§ Exercise requirements:
Retype the data that follows exactly. No pictures belong in the copy.

Given entries section start

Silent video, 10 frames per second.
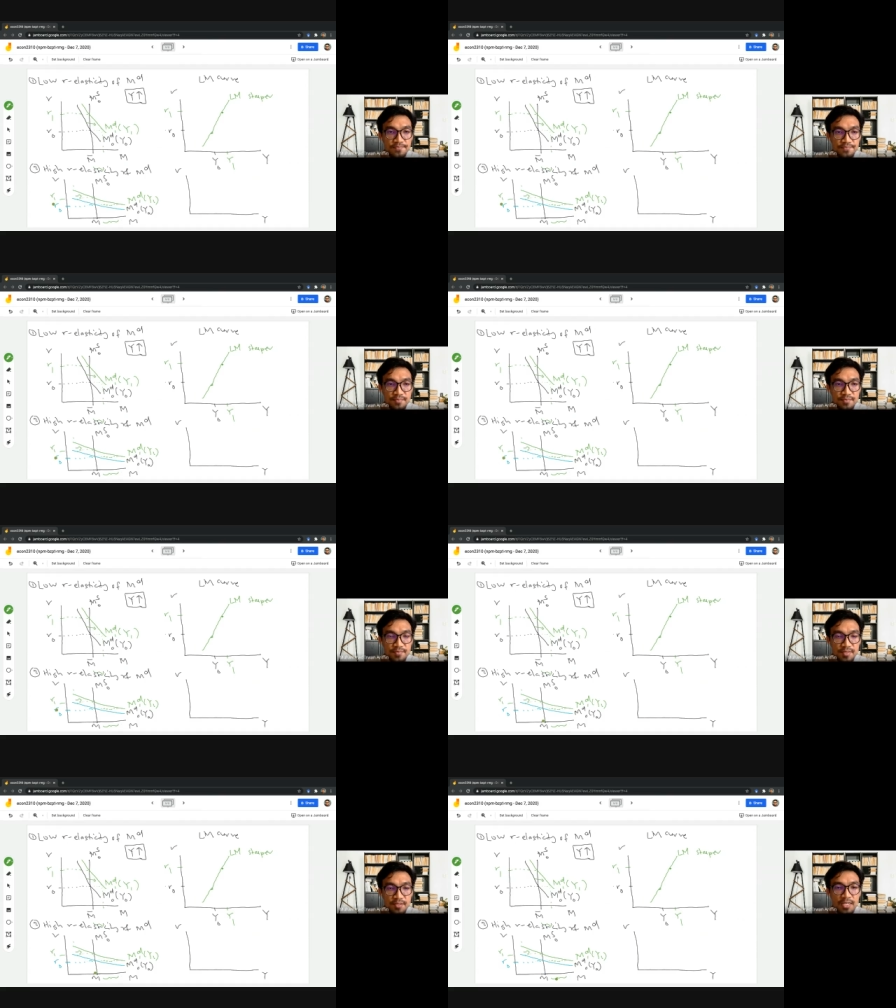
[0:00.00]

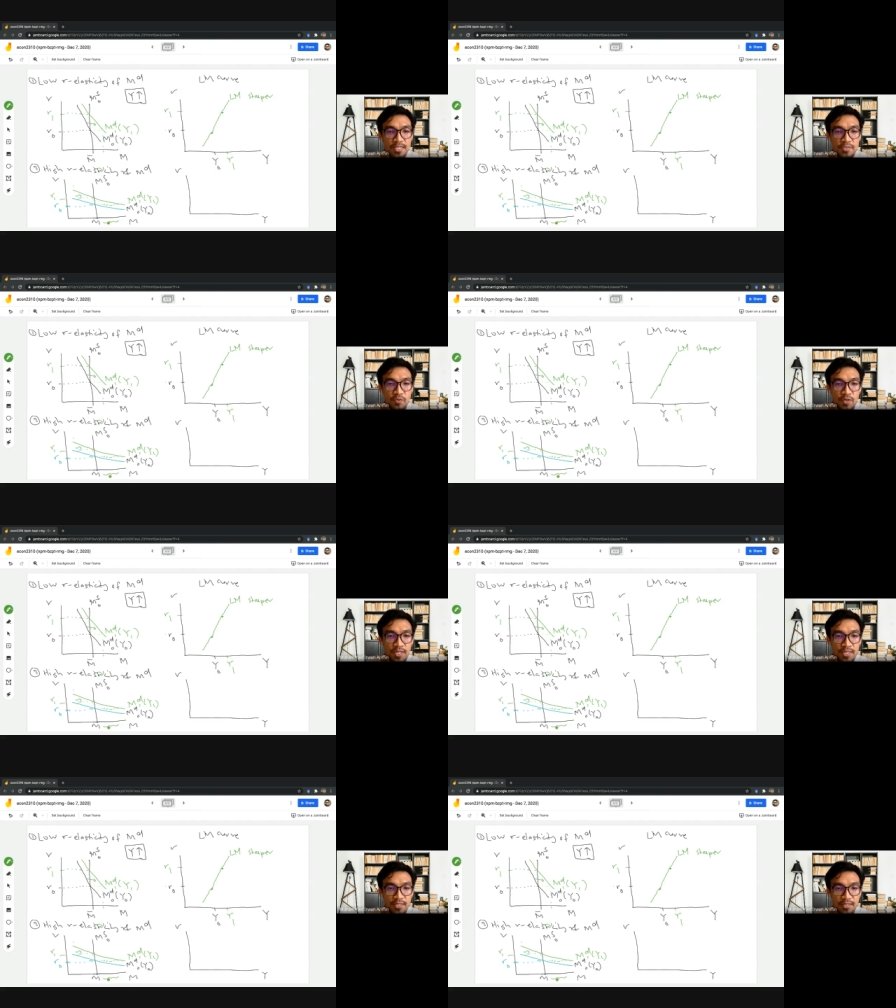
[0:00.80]
okay, is
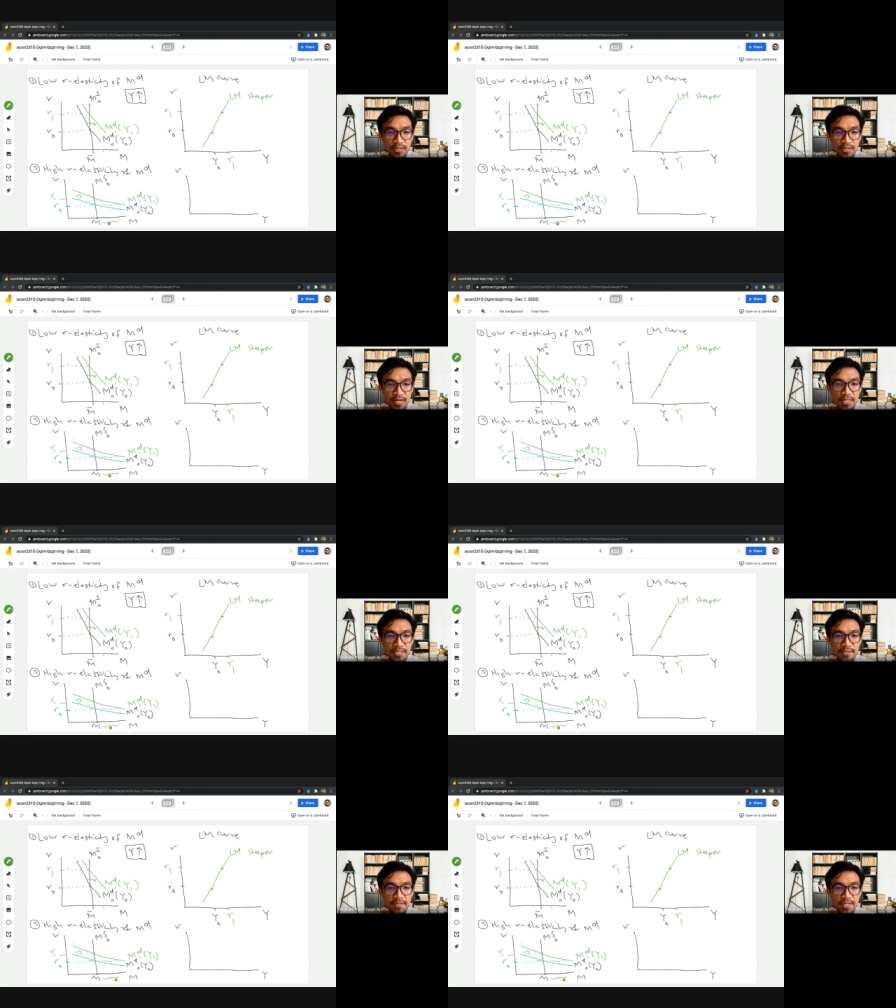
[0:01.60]
smaller uh,
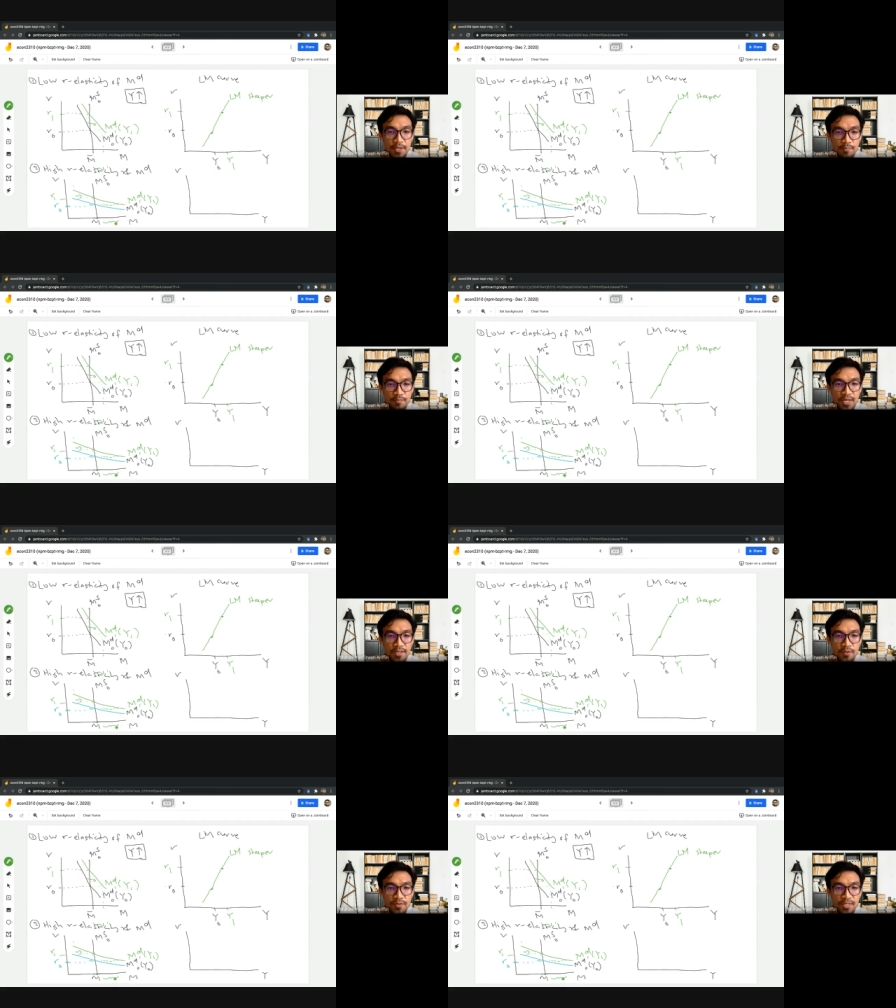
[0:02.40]
relatively compared
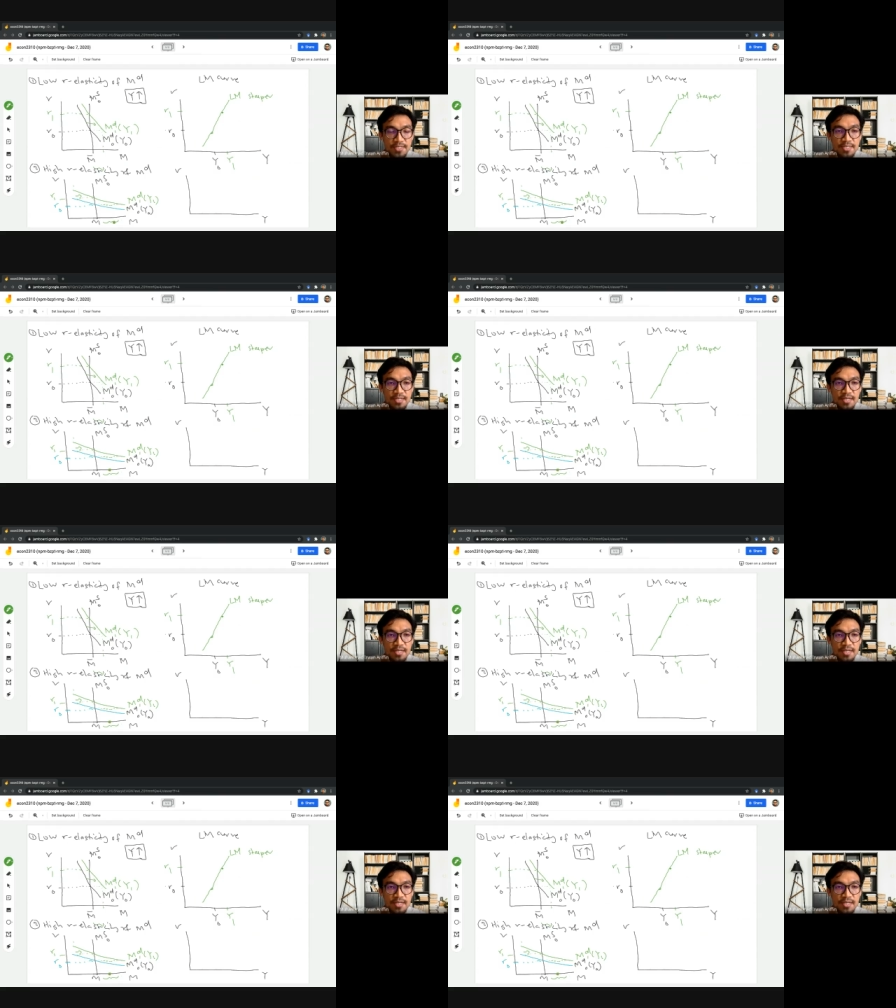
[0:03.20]
to this,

Given entries section end

§ Task result:
Silent video, 10 frames per second.
[0:00.00]

[0:00.80]
okay, is
[0:01.60]
smaller uh,
[0:02.40]
relatively compared
[0:03.20]
to this,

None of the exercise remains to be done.